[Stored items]
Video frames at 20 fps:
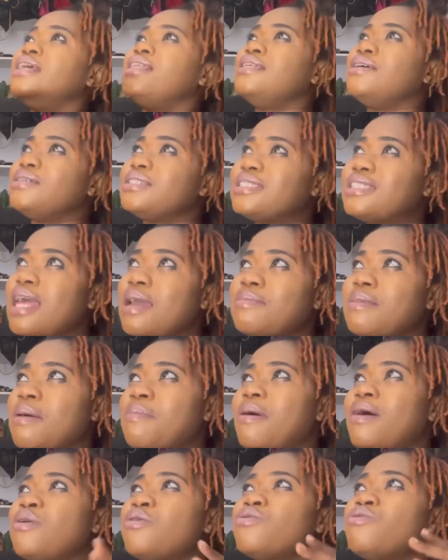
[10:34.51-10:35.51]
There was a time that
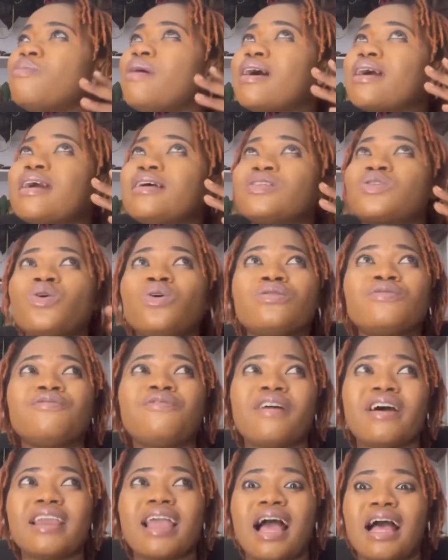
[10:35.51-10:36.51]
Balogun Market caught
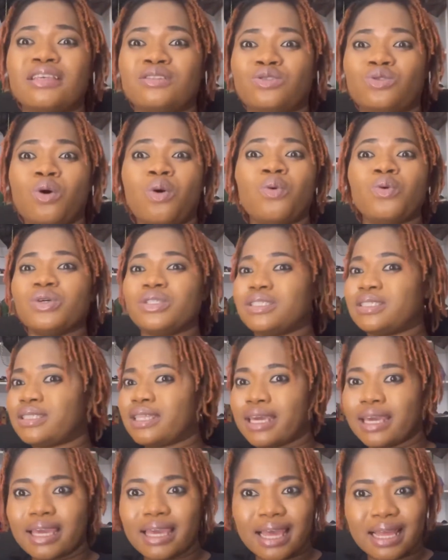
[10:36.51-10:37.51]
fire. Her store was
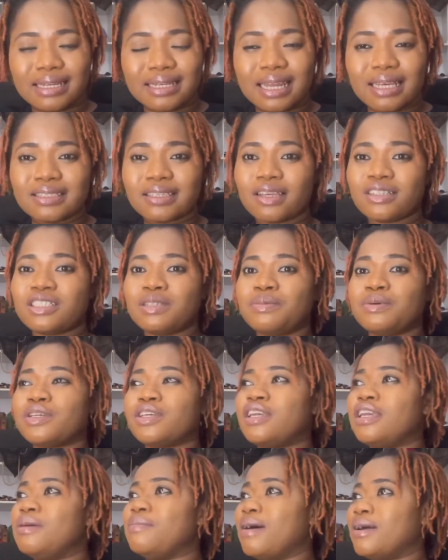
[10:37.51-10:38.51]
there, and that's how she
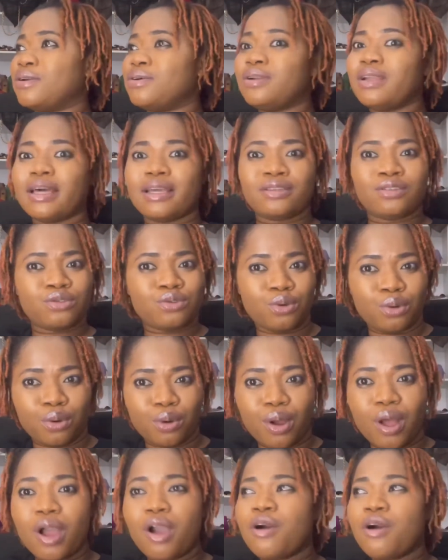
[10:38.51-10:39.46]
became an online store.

...

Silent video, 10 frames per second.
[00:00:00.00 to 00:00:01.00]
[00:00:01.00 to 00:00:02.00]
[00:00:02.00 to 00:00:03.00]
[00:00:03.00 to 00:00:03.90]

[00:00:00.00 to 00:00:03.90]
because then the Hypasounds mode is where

# [PROBLEM]
Find the word "frames" in the entries above and gather every line that holds it.

# [RESPONSE TO THE EXERCISE]
Video frames at 20 fps:
Silent video, 10 frames per second.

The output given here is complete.